Au début de février, une oasis dans le monde des urgences montréalaises semble apparaître à l'Hôpital général juif de Montréal. L'idée de se retrouver devant un médecin - un vrai - à peine 20 minutes après avoir traversé la porte des urgences fait saliver bien des patients exaspérés par les temps d'attente catastrophiques. Deux mois plus tard, l'oasis semble n'être plus qu'un mirage.

L'idée de voir un médecin après 20 petites minutes d'attente aux urgences de l'Hôpital général juif (HGJ) a poussé des centaines de Montréalais à se ruer sur l'hôpital, créant un embouteillage qui a plombé le temps d'attente affiché par l'établissement, a appris La Presse.

Lors de l'inauguration de ses nouveaux locaux en février dernier, le patron des urgences de l'HGJ, le Dr Marc Afilalo, avait dévoilé qu'il visait un délai moyen de 20 minutes entre l'arrivée d'un patient à l'urgence et son premier contact avec un médecin.

Deux mois plus tard, le coup de publicité bien involontaire a eu des effets dévastateurs sur son service, a confié le médecin à La Presse. Exit l'objectif du 20 minutes, les cas de grippes ou de simples étourdissements peuvent attendre plusieurs heures parce que la fréquentation a bondi de 27% presque du jour au lendemain.

Débordement

«Notre peur extrême, notre phobie, c'était une augmentation du nombre de patients, a dit M. Afilalo. Aucune urgence ne peut bien fonctionner si le volume de patients devient incroyablement trop élevé. C'est le cas depuis le 16 février.»

La situation est si problématique que le médecin a effectué une présentation spéciale devant l'Agence de la santé et des services sociaux de Montréal il y a quelques jours. Il y a plaidé qu'en moyenne, autour de 110 patients se présentent quotidiennement aux urgences de chaque hôpital de Montréal. À l'HGJ, on frôle le cap des 280 patients quotidiennement. «Et c'est sur une pente ascendante.»

Publicité involontaire

S'il n'en tenait qu'à lui, Marc Afilalo n'aurait pas fait de promotion autour de l'inauguration des nouvelles urgences de l'HGJ.

«La conférence de presse avait été commandée par le ministre et non pas par nous. Si c'était juste de nous, on ne l'aurait pas fait», a-t-il confié. «La performance tue, c'est aussi simple que ça. [...] Il ne faut même pas dire que notre performance est bonne, parce qu'on va être inondés de patients.»

Une Montréalaise rencontrée aux urgences de l'hôpital, samedi, représente parfaitement les cas évoqués par M. Afilalo. «On habite à côté de [l'hôpital] Maisonneuve-Rosemont. C'est la première fois qu'on vient», a indiqué Johanne (nom fictif). Comme plusieurs nouveaux patients des urgences du Jewish, c'est l'idée de voir un médecin en 20 minutes qui l'a poussée à s'y présenter.

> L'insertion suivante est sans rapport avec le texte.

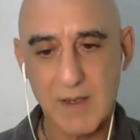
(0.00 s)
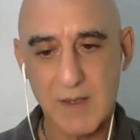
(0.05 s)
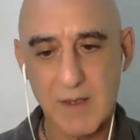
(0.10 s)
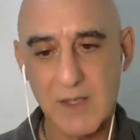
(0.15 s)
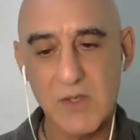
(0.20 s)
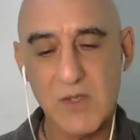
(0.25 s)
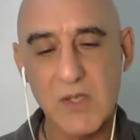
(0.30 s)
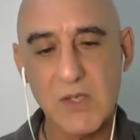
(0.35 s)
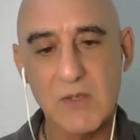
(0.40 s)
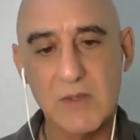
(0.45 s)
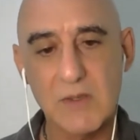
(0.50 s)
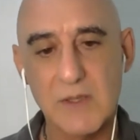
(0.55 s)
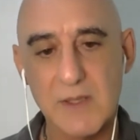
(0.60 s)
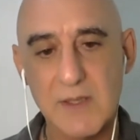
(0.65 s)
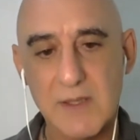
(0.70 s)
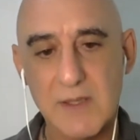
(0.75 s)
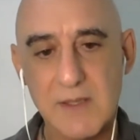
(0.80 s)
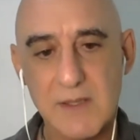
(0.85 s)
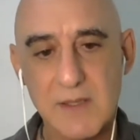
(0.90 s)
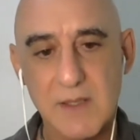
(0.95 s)

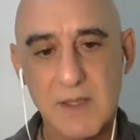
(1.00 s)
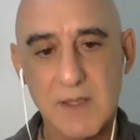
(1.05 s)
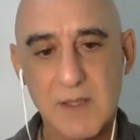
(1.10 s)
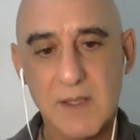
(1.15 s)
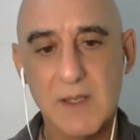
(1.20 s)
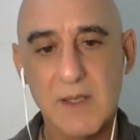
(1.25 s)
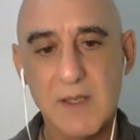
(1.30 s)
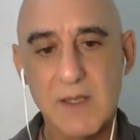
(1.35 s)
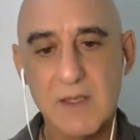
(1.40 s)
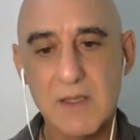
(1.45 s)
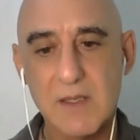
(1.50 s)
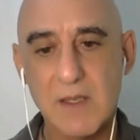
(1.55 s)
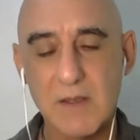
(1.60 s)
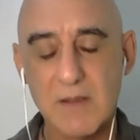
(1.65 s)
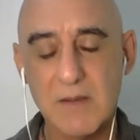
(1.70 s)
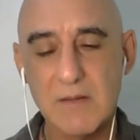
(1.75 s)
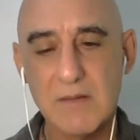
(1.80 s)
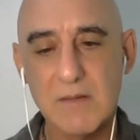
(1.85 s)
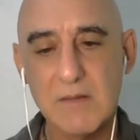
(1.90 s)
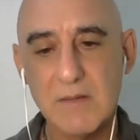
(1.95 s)
insurance.
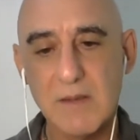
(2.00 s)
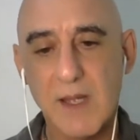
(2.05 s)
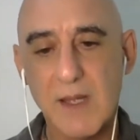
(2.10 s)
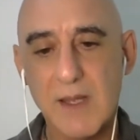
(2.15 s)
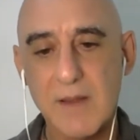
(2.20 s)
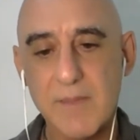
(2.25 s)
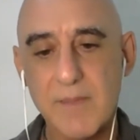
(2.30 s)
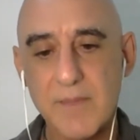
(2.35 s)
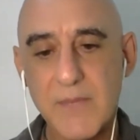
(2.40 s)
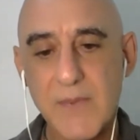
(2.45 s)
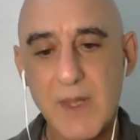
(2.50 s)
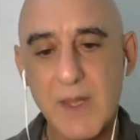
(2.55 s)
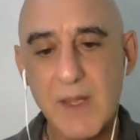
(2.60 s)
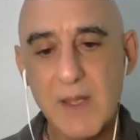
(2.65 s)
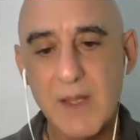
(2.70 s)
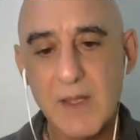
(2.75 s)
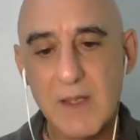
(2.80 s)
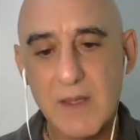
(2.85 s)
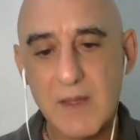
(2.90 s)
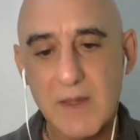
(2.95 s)
So
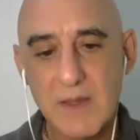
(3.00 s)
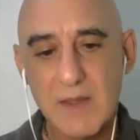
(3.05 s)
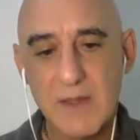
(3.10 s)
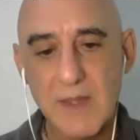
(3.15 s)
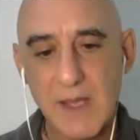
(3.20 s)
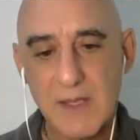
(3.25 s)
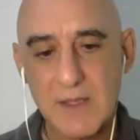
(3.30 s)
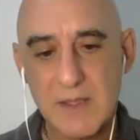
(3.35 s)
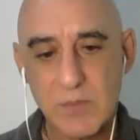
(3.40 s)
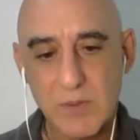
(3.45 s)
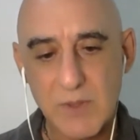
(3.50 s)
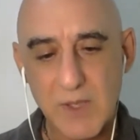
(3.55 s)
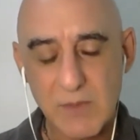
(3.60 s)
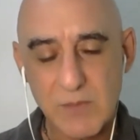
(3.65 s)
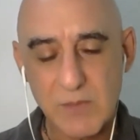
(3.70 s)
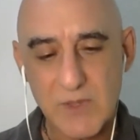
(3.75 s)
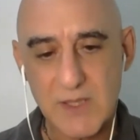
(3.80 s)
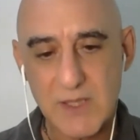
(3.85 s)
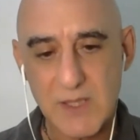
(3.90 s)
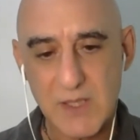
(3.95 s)
that's what I
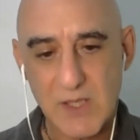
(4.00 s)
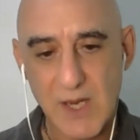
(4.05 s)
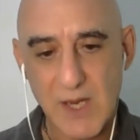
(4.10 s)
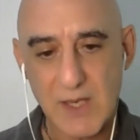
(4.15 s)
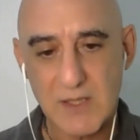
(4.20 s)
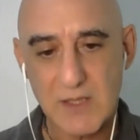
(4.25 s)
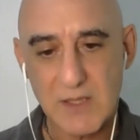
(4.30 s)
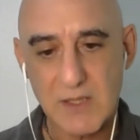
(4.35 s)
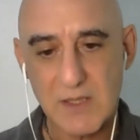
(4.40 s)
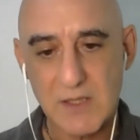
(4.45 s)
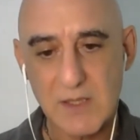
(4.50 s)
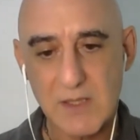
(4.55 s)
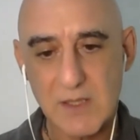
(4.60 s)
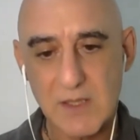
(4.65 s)
would suggest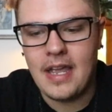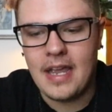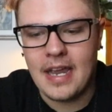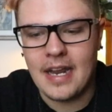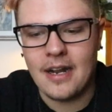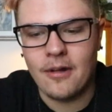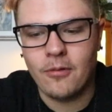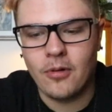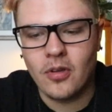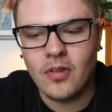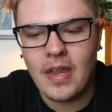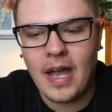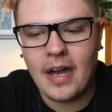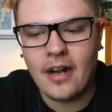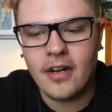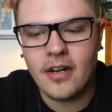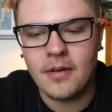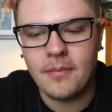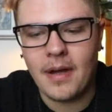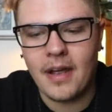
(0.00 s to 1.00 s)
and it will
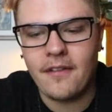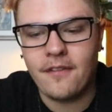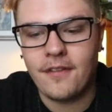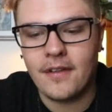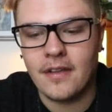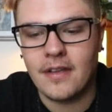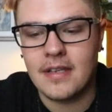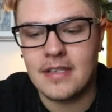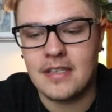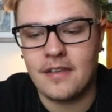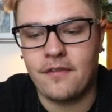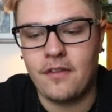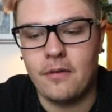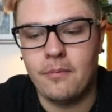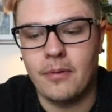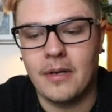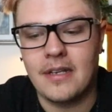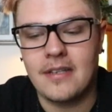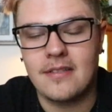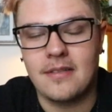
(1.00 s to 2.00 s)
not hurt my feelings if you
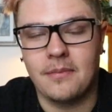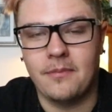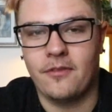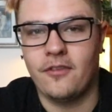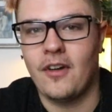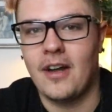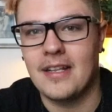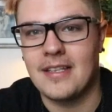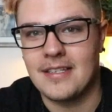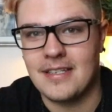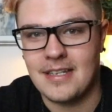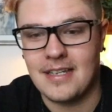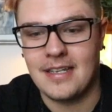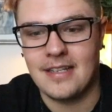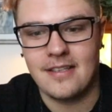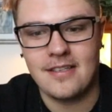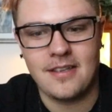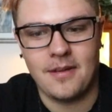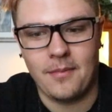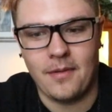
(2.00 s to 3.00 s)
bring some friends to
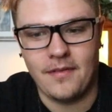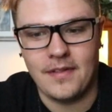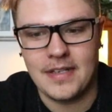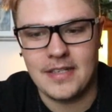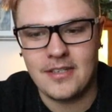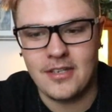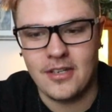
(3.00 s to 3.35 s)
get some of itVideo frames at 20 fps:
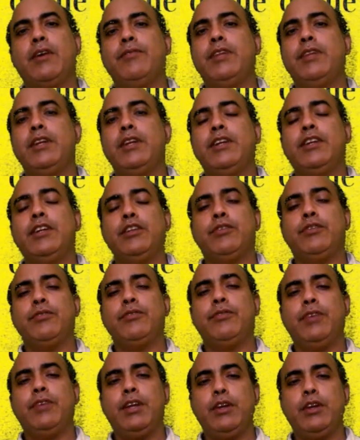then it is
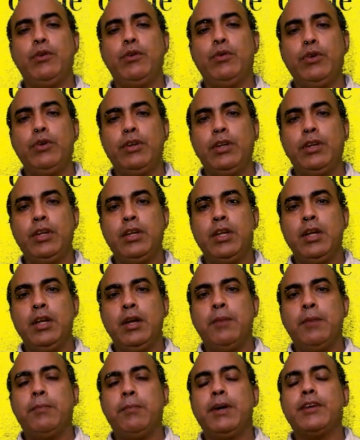very good.
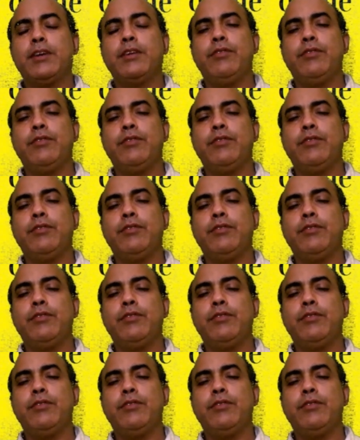But we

Le Dr Afilalo dit avoir été mal compris. Il assure ne jamais avoir dit qu'un patient atteint d'un mal bénin se retrouverait devant un médecin en claquant des doigts. «C'est 20 minutes en moyenne. Ce n'est certainement pas 20 minutes pour les cas de priorité 1 [les plus graves] et ce n'est pas 20 minutes pour les cas de priorité 4 ou 5 [les plus bénins]. Et c'est si l'urgence accueille un nombre de patients qu'elle [a la capacité] de prendre.»

M. Afilalo appelle les autorités de la santé montréalaises à s'attaquer de front à ce problème. En entrevue, il a relaté que l'Agence de la santé et des services sociaux de Montréal lui avait promis son appui en cas de débordement après les rénovations des urgences de son hôpital. Le scénario du pire s'est produit, mais le médecin attend toujours le coup de pouce des autorités.